_Exercise brief_.
Return, unaltered, every line from the beginning of the material below up to and including the one with "[73.02-74.06s]".

● ● ● ●

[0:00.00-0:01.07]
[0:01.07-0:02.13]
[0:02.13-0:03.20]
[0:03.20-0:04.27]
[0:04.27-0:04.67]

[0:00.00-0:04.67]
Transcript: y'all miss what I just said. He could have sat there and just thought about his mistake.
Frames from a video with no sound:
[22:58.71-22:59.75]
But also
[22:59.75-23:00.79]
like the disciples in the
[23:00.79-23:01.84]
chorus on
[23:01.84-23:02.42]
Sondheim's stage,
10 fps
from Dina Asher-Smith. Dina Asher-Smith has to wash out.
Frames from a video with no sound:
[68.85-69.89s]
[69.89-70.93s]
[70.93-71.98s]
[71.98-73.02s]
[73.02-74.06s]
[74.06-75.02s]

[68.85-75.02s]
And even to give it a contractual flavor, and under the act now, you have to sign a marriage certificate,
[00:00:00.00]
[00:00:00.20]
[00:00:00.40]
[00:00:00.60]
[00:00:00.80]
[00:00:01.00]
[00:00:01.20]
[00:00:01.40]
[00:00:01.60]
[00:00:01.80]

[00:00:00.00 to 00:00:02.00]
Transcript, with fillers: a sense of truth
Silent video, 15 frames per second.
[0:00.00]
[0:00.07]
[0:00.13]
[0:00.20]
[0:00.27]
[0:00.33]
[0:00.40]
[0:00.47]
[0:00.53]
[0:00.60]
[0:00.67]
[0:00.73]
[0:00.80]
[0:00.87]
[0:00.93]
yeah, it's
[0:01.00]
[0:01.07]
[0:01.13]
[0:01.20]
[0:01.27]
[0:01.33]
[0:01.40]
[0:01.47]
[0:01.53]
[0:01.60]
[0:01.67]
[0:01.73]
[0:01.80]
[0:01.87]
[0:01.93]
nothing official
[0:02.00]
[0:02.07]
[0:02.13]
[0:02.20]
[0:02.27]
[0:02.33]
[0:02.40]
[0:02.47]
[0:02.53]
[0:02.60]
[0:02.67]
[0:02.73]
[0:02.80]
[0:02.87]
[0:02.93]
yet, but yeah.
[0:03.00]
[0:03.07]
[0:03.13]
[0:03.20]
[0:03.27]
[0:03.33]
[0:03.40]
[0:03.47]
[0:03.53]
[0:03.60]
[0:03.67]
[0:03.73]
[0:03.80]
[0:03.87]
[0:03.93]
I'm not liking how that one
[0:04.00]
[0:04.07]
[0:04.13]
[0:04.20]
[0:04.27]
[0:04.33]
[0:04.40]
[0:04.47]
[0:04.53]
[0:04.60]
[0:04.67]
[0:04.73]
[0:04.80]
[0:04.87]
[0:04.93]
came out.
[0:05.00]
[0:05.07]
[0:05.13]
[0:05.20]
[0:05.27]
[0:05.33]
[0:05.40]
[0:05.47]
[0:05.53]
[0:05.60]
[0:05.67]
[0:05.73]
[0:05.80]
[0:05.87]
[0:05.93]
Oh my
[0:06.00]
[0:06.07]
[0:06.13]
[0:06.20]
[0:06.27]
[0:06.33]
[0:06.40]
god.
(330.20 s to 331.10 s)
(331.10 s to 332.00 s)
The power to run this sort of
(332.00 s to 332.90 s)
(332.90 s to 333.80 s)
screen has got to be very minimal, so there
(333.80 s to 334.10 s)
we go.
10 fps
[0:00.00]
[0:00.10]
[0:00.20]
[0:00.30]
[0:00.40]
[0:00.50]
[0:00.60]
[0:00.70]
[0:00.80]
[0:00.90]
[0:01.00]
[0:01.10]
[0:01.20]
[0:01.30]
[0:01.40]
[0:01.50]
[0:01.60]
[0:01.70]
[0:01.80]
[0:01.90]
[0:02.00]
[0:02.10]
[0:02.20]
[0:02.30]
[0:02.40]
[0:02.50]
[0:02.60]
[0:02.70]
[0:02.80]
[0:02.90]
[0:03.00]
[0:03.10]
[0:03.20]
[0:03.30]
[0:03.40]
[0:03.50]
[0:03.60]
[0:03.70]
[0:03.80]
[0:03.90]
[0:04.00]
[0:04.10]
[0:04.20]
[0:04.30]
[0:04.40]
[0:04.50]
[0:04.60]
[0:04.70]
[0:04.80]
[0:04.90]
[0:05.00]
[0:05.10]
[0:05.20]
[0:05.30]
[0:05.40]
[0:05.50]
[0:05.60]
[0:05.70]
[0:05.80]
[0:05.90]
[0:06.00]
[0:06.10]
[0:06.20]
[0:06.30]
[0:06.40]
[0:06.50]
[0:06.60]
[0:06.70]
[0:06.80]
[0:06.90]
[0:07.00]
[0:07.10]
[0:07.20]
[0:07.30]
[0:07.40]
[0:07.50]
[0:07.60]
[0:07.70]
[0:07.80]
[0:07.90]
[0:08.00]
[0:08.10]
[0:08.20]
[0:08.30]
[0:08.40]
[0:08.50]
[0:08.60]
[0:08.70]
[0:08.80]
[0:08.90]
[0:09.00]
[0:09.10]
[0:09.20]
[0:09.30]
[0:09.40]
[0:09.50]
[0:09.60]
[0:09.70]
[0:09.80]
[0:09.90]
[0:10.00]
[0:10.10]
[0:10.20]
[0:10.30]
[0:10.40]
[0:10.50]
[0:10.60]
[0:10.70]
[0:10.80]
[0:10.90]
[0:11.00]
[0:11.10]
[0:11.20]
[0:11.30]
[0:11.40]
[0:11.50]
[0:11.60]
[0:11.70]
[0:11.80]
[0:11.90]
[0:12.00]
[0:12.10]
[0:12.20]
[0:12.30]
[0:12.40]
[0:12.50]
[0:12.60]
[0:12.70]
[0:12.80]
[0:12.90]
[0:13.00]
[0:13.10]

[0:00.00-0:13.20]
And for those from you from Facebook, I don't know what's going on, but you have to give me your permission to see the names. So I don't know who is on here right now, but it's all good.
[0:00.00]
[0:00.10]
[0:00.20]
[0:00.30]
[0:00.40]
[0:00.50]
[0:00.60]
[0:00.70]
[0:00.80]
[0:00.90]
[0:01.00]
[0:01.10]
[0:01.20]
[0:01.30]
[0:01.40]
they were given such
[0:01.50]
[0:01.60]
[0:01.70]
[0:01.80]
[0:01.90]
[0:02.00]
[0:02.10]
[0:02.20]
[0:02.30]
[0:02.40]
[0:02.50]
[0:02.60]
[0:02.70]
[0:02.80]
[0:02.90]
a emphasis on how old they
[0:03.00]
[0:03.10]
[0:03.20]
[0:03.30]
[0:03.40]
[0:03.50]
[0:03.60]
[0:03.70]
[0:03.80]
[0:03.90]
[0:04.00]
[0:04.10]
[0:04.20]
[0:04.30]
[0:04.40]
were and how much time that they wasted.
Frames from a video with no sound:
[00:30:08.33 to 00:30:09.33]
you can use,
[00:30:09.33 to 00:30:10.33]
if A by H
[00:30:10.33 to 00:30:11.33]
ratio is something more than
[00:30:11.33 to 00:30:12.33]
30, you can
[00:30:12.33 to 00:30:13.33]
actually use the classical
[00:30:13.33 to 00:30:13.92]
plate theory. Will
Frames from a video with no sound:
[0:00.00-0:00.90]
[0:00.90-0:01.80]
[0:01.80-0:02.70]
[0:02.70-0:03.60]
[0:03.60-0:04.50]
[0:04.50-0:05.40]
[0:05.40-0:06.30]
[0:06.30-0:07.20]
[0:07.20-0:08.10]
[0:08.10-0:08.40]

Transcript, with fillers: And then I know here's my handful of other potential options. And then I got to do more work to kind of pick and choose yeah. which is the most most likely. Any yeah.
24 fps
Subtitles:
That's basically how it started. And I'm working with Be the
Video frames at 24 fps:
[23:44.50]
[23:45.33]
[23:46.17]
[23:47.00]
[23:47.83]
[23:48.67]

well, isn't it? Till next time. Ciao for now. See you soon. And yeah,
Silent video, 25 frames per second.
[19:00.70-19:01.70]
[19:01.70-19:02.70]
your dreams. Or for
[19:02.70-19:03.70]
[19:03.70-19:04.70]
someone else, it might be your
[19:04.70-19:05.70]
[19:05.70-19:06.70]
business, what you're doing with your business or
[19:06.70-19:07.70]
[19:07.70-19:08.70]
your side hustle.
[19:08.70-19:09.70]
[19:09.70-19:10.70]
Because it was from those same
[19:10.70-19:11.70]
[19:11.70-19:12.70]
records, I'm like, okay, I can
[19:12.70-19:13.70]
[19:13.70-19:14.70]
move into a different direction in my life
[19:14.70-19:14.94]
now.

● ● ● ●

_Response to this exercise_.
[0:00.00-0:01.07]
[0:01.07-0:02.13]
[0:02.13-0:03.20]
[0:03.20-0:04.27]
[0:04.27-0:04.67]

[0:00.00-0:04.67]
Transcript: y'all miss what I just said. He could have sat there and just thought about his mistake.
Frames from a video with no sound:
[22:58.71-22:59.75]
But also
[22:59.75-23:00.79]
like the disciples in the
[23:00.79-23:01.84]
chorus on
[23:01.84-23:02.42]
Sondheim's stage,
10 fps
from Dina Asher-Smith. Dina Asher-Smith has to wash out.
Frames from a video with no sound:
[68.85-69.89s]
[69.89-70.93s]
[70.93-71.98s]
[71.98-73.02s]
[73.02-74.06s]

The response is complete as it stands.